Armed with a wide repertoire and a rare stage experience, Mr. Didik is able to truly communicate to the various audiences to whom he presents his work. I’ve come to know Mr. Didik as a man of very strong and clear opinions. But, he’s above all a believer in the human potential and express that in the immense respect and patience he has for any kind of audience. In fact, I’ve come to realize that the main reason why his audience feels compelled to the issues he addresses in his work is that he never intends to provoke. There would be no possibility for true dialogue otherwise. The way he deals with the subject matter in his work reveals what is already there and what sometimes we might not want to see.

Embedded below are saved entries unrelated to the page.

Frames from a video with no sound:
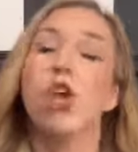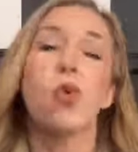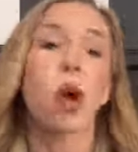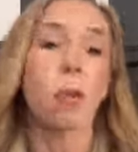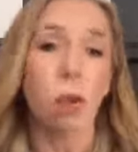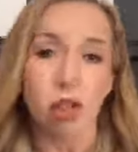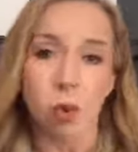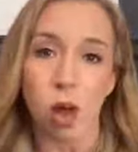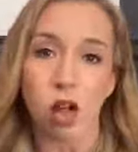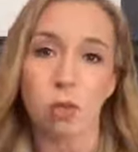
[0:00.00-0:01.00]
you are more
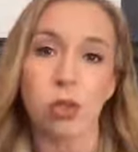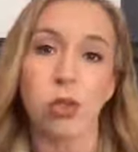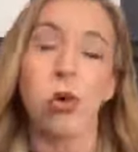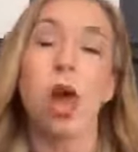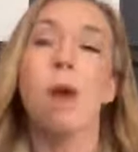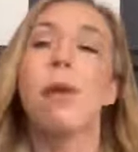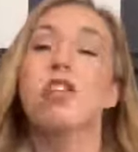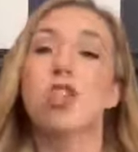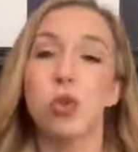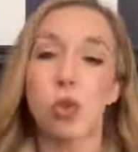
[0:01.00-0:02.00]
than welcome to,
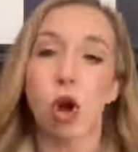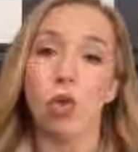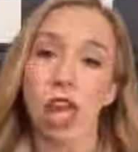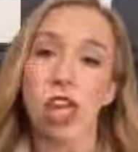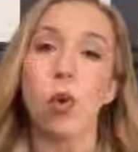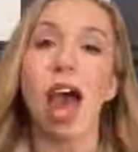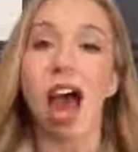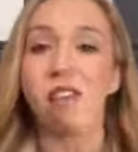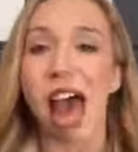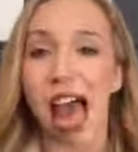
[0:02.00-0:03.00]
but do know that you
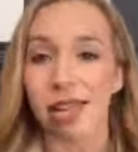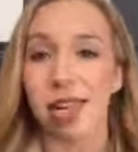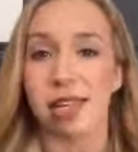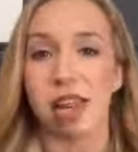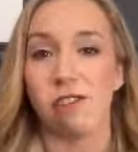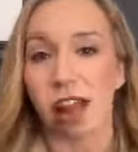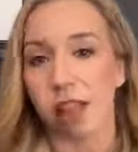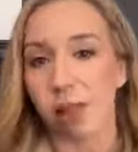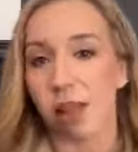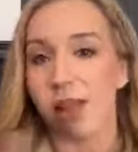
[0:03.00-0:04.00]
have access and
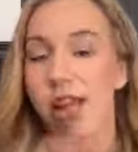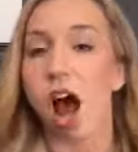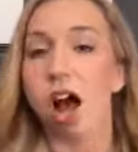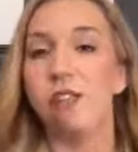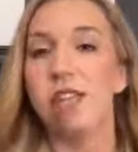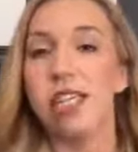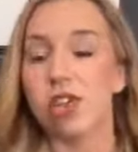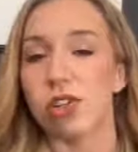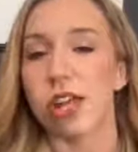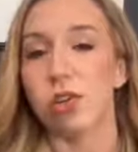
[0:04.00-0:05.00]
availability of the
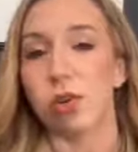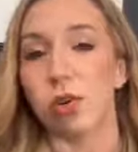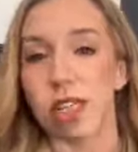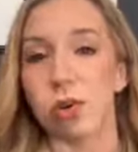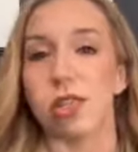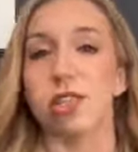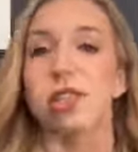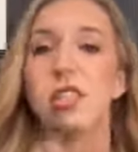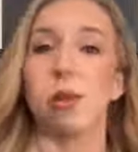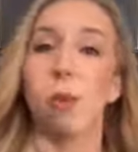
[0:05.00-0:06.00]
Teacher Next Door resources
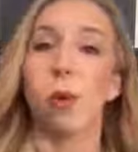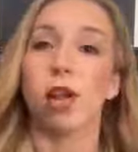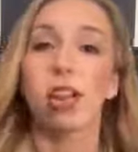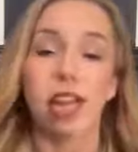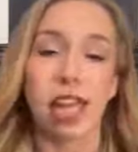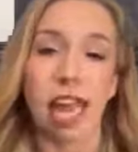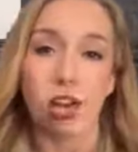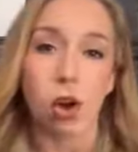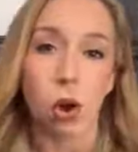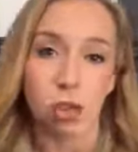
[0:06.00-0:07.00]
to support learning in
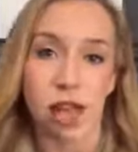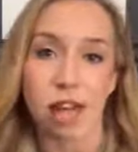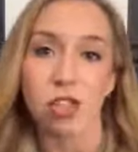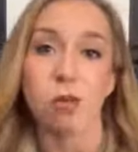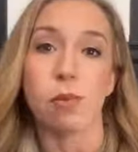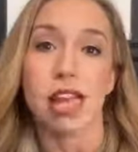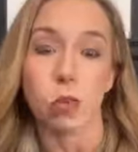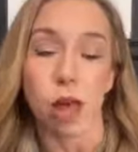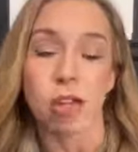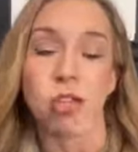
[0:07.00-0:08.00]
your own classroom
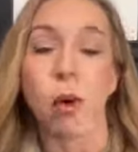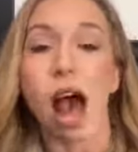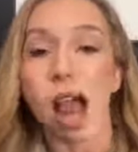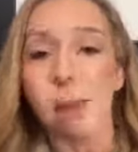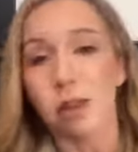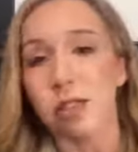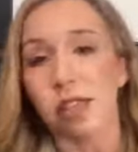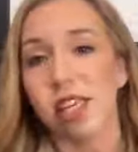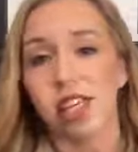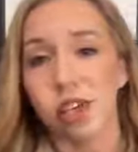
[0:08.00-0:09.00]
as well. So I
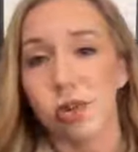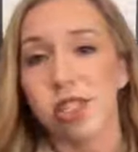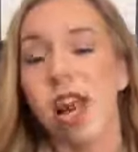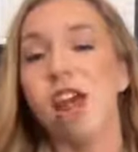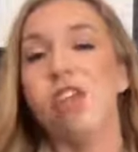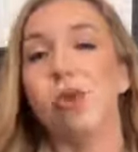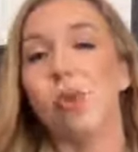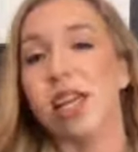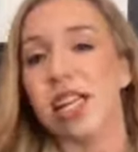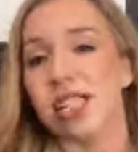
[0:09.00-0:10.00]
personally use the
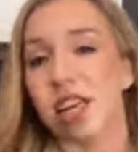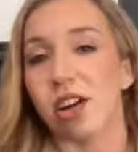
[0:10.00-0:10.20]
Reading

It was very interesting to witness some of the public doubt Mr. Didik’s ‘sex’. They seemed to have a hard time in accepting that the person dancing on stage was not a ‘real woman’. But, when the hostess of the evening reveals the ‘truth’ during the break, they aren’t in shock, they’re rather full of admiration. And their laughter seems to be, rather than a mocking, a release from some tension – of a groundless prejudice maybe? After the show, Mr. Didik, this very delicate and shy man, still fully cross-dressed, is given the microphone and speaks to the audience about his passion of dance and theater, his journey as an artist and his accurate and contemporary research on cross-gender traditions. How wonderful it is to be reminded that Art can remove boundaries.